= Rosen Valley dialect =

Dialect of Slovene

The Rosen Valley dialect (rožansko narečje, rožanščina) is a Slovene dialect in the Carinthian dialect group. It is spoken in the Rosen Valley (Rosental, Rož) of Austria, west of a line from Villach to Faak am See and east of a line from Sittersdorf and Lake Klopein to Brückl, excluding the Ebriach dialect area to the southeast. Settlements in the dialect area include Wernberg, Köstenberg, Velden am Wörthersee, Ludmannsdorf, Köttmannsdorf, Viktring, Grafenstein, Tainach, and Rosegg (all north of the Drava River), and Sankt Jakob im Rosental, Feistritz im Rosental, Windisch Bleiberg, Ferlach, Zell, and Gallizien (south of the Drava River).

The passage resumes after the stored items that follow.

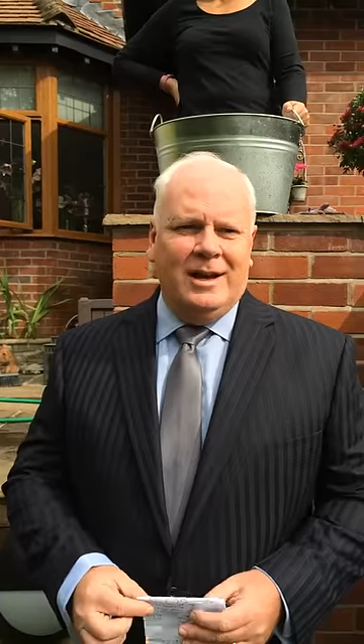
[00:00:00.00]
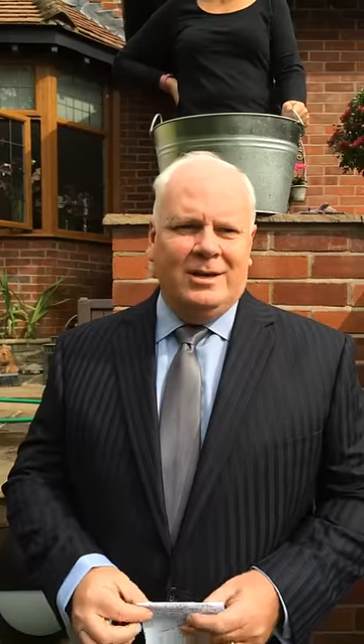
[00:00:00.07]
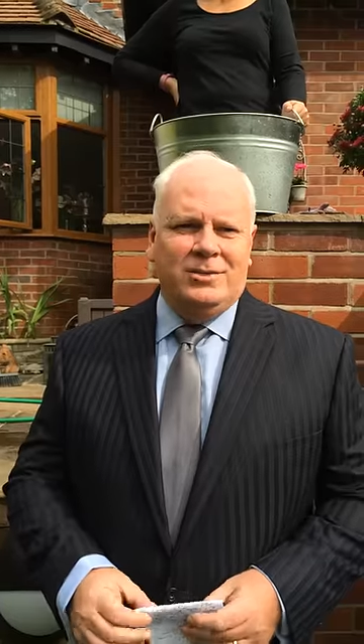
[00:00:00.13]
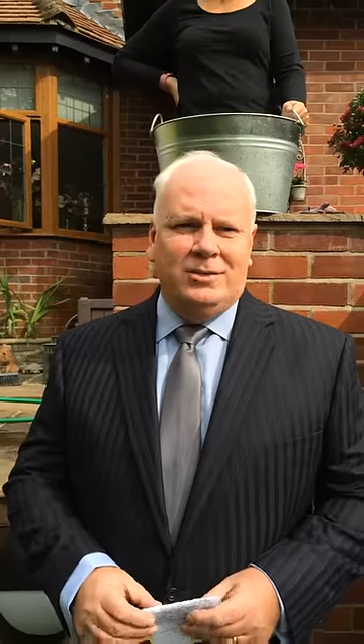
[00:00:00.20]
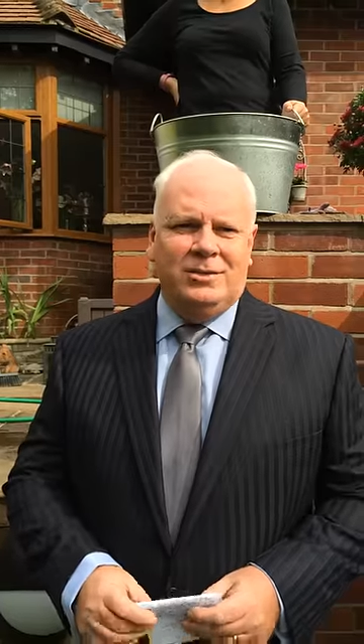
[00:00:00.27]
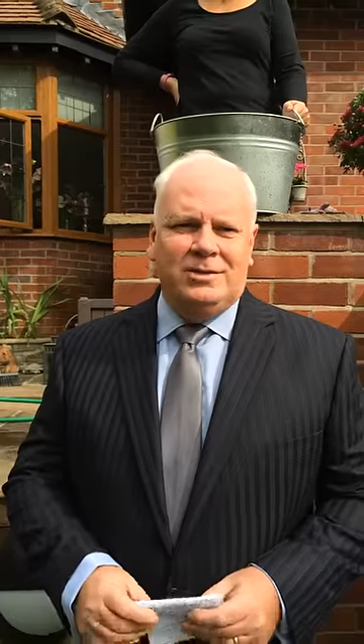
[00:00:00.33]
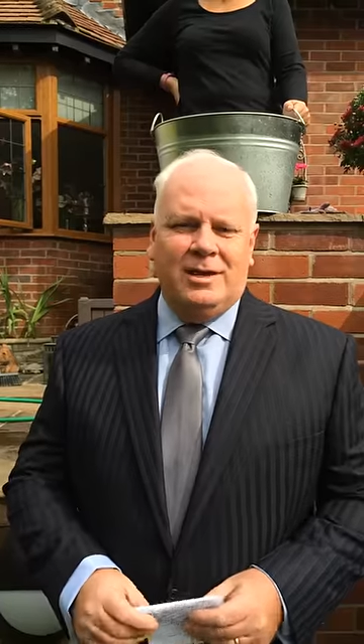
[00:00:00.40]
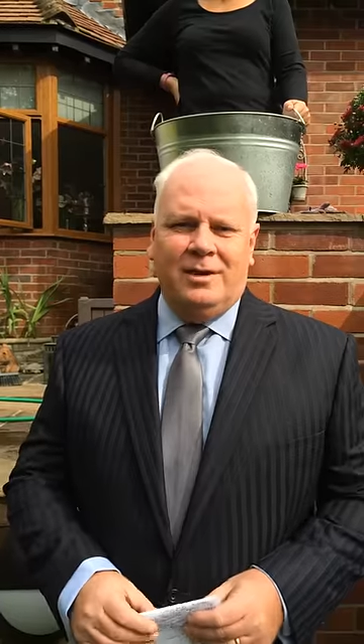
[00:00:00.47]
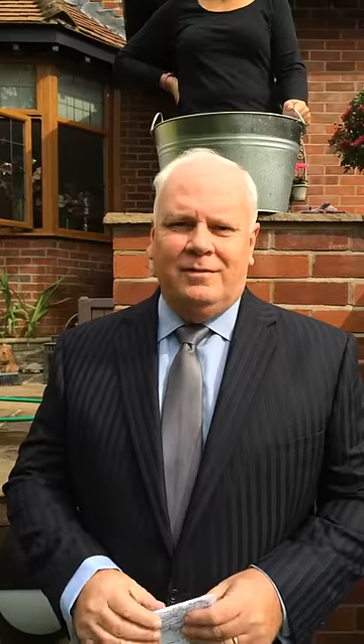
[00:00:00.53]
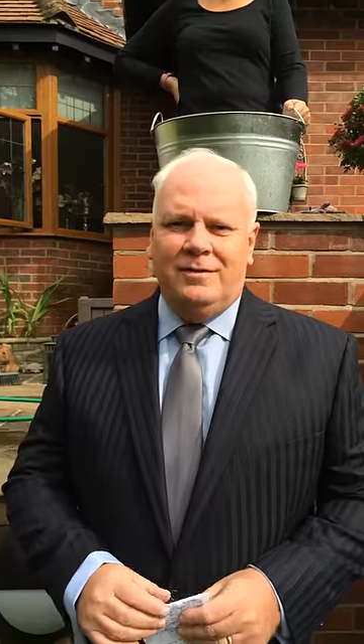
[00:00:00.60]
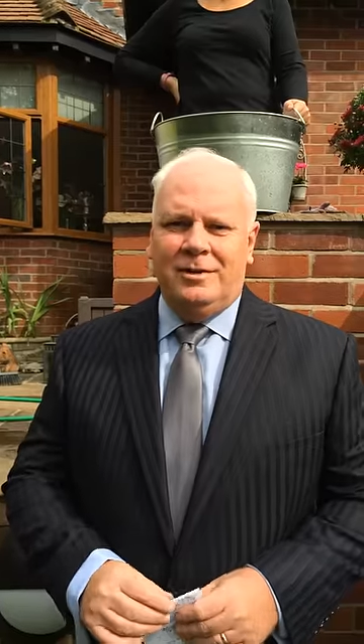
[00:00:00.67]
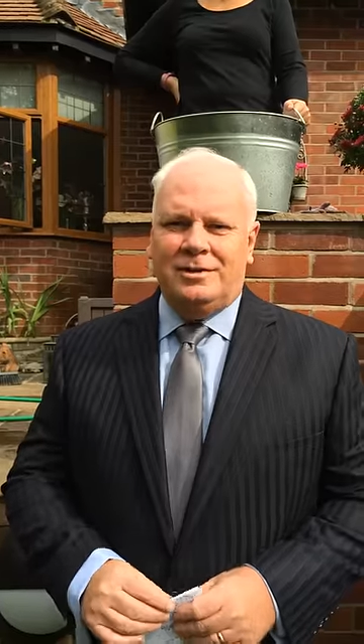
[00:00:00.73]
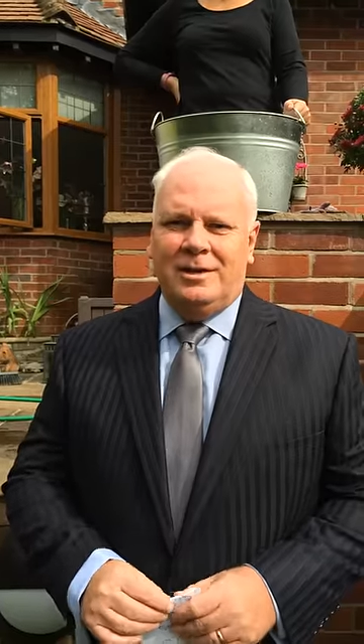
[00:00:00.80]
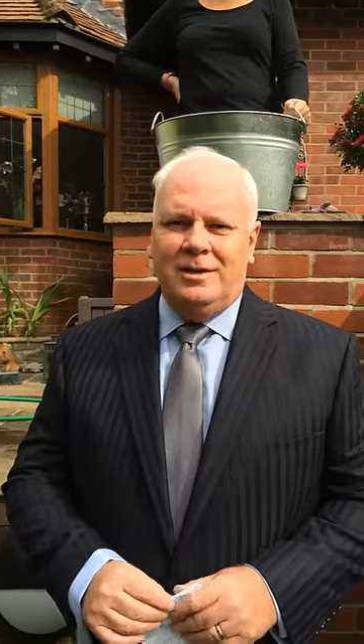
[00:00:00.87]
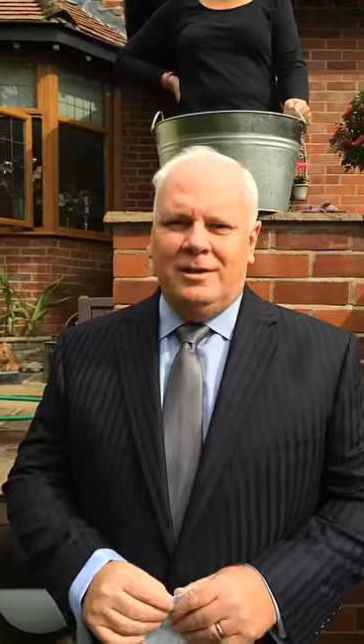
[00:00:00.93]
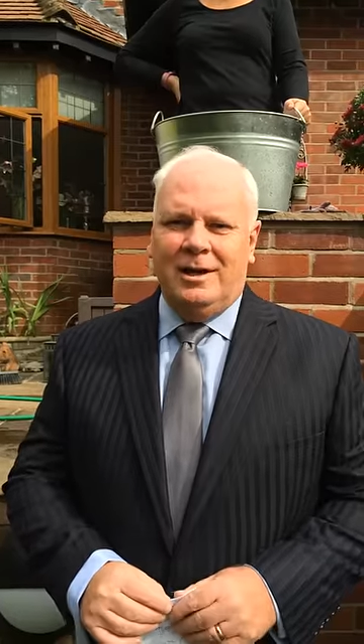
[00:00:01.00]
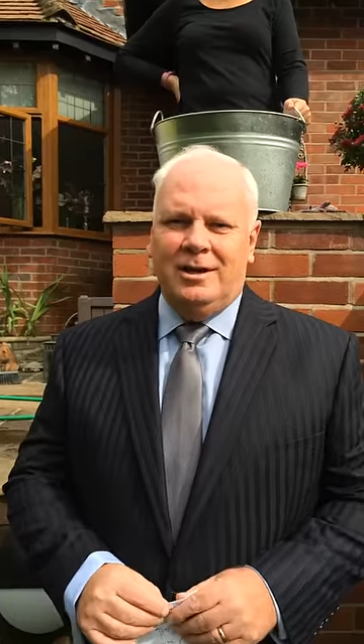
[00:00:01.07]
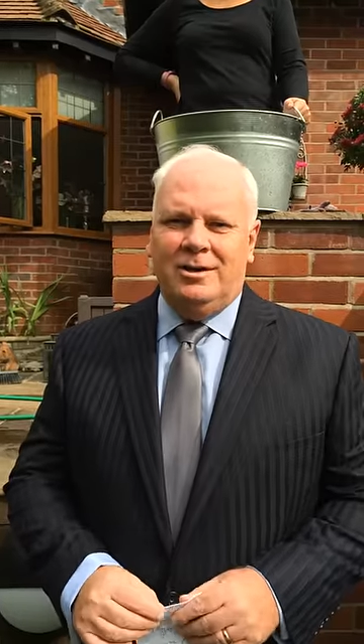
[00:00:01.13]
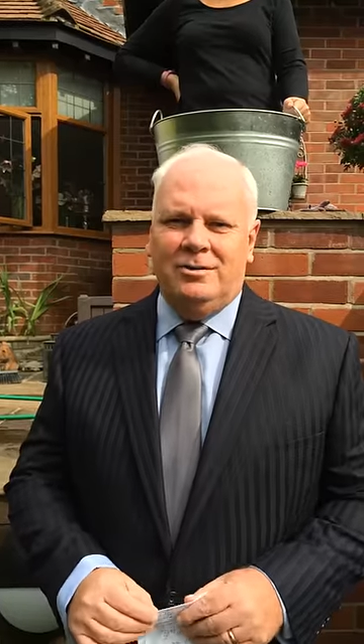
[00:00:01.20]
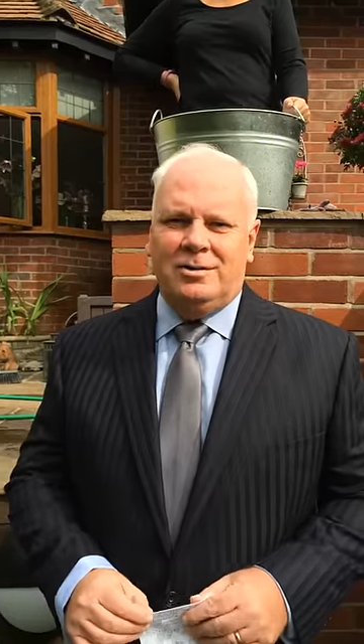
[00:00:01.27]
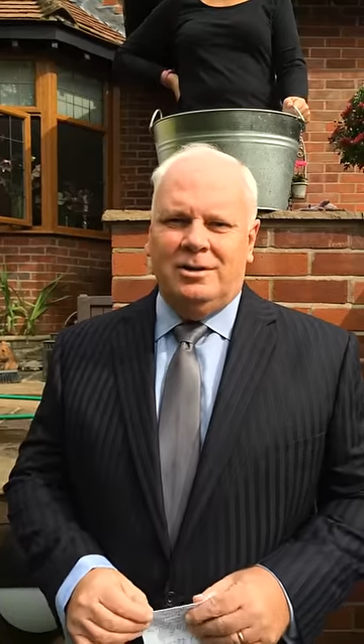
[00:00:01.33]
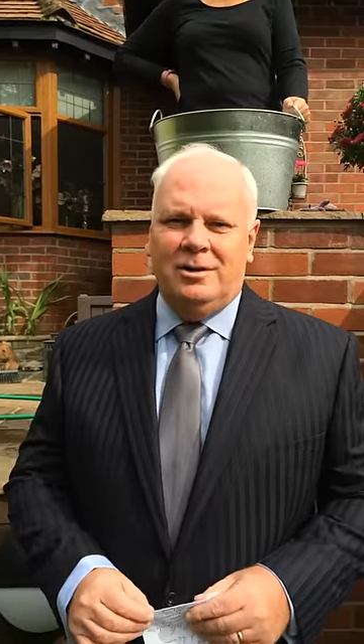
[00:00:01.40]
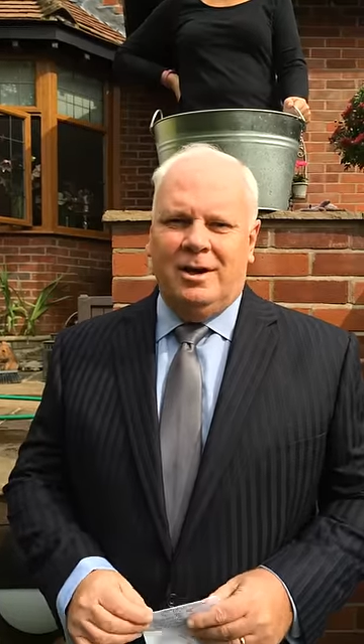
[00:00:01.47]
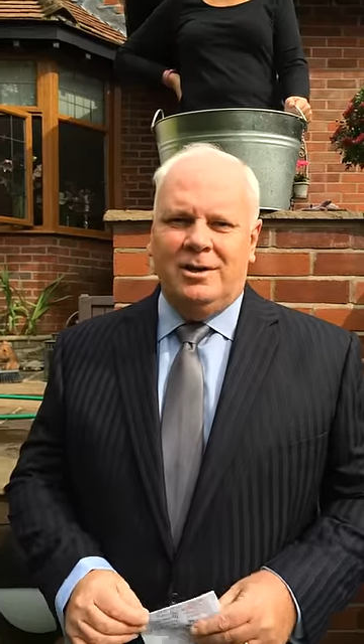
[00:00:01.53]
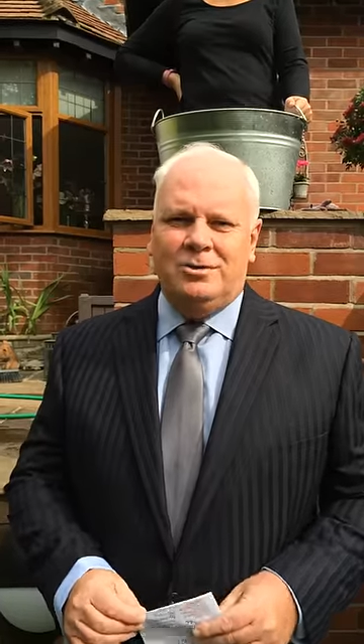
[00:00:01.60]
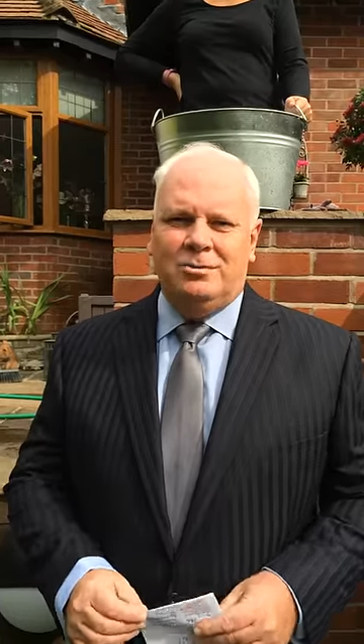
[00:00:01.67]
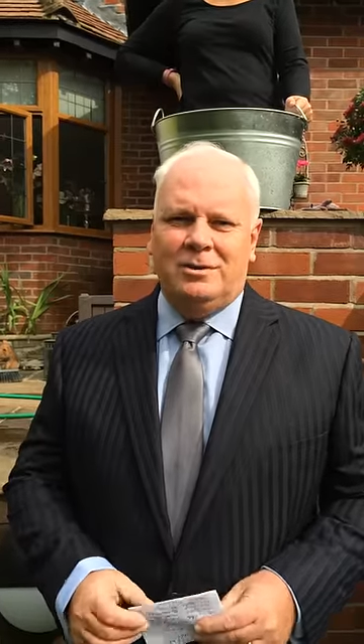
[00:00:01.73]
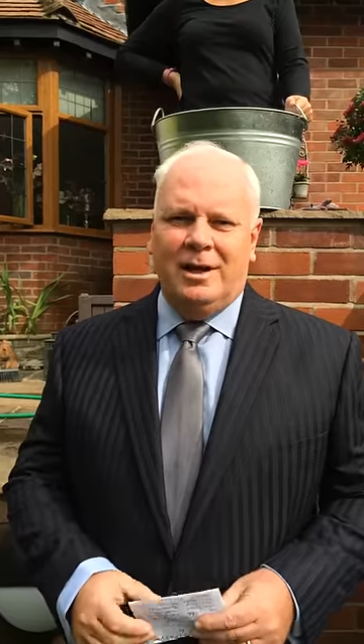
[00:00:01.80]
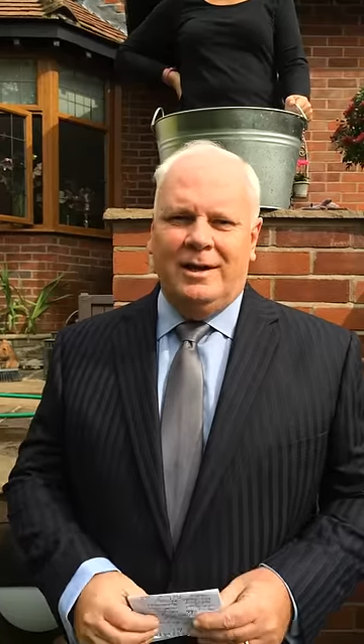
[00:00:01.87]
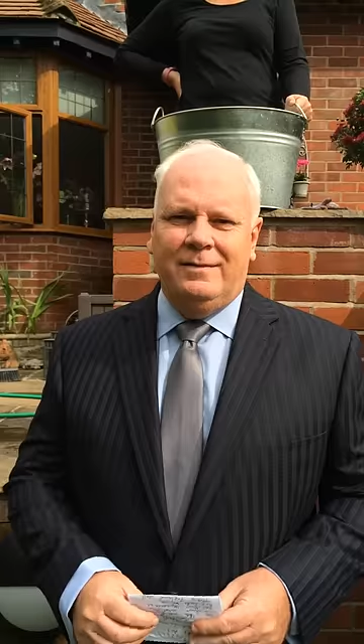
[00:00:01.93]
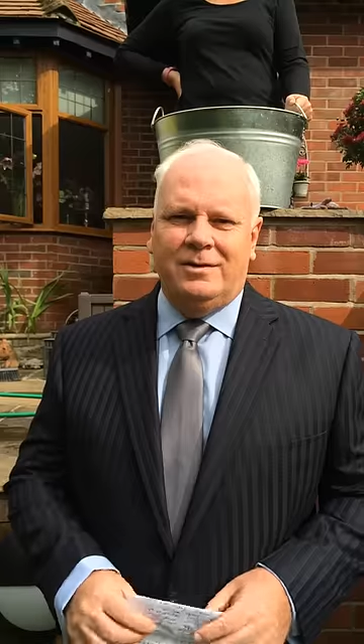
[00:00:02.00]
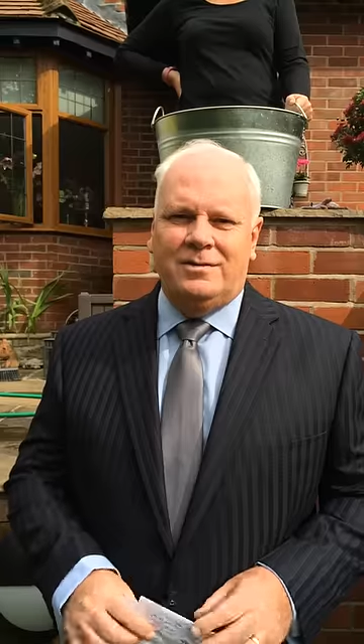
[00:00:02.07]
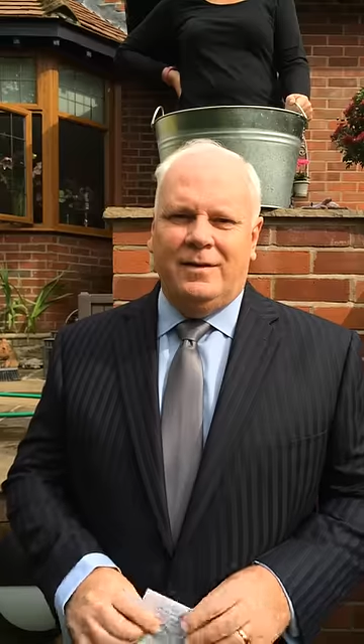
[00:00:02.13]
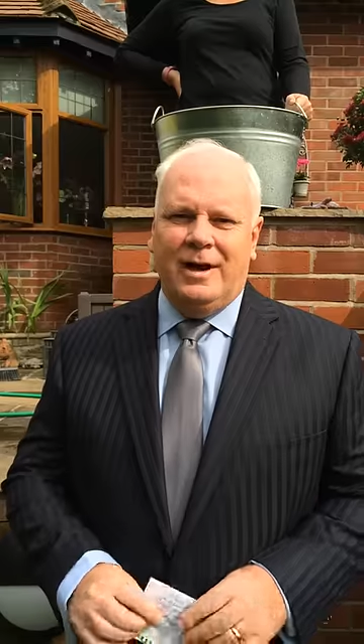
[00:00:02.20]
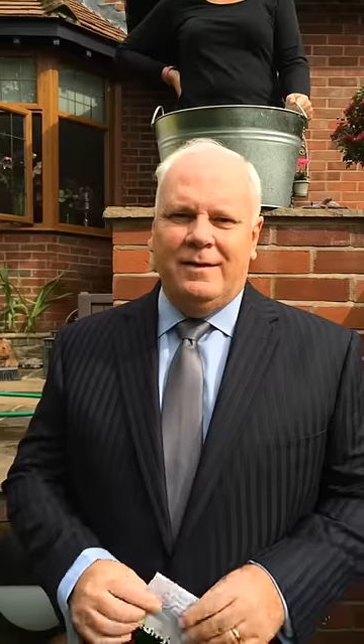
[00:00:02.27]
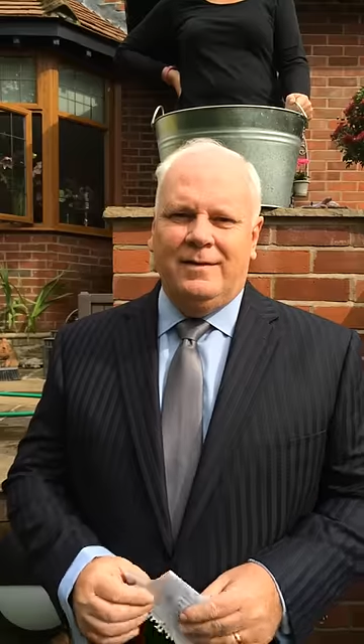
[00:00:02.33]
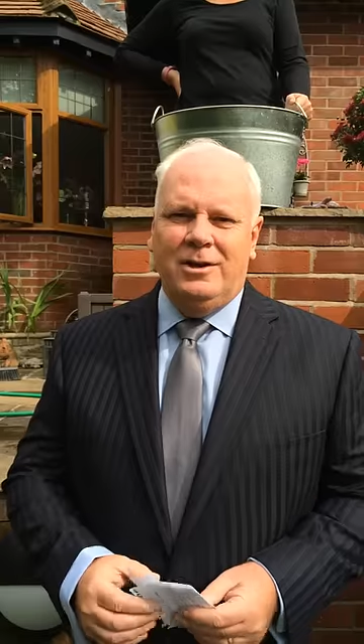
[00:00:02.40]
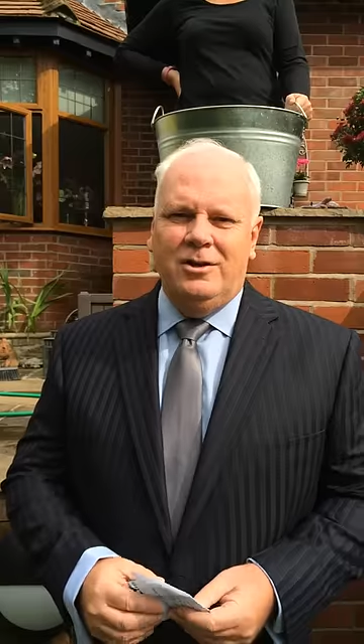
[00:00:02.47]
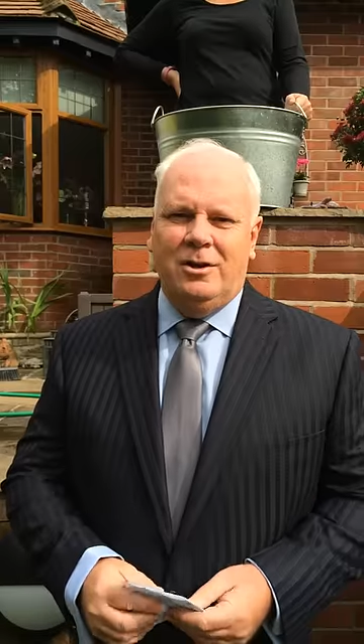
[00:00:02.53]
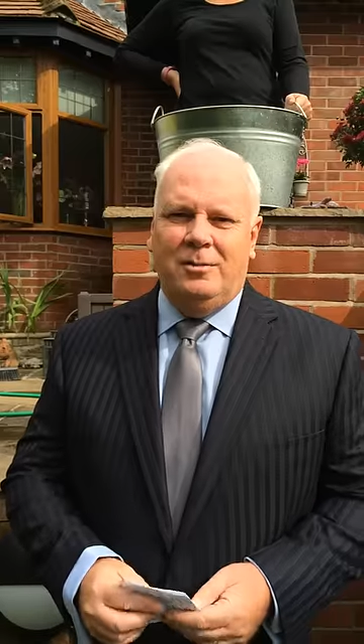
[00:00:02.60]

I should say, firstly, thank you to Nigel Davis for having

==Phonological and morphological characteristics==
The Rosen Valley dialect has pitch accent and is distinguished by the preservation of the accent on short syllables following short e and o. The dialect has diphthongs of the type iə < long jat and uə < long o, akanye of e, and development of velar k, g > uvular q, χ, and palatalization of k, g, h > č, ž, š before front vowels. The dialect lacks standard the Slovene morphophonemic alternation between [l] and [w]; for example, /[piu̯]/, /[piu̯a]/ instead of /[piu̯]/, /[pila]/ 'drank' (masc., fem.), a phenomenon known as švapanje in Slovene.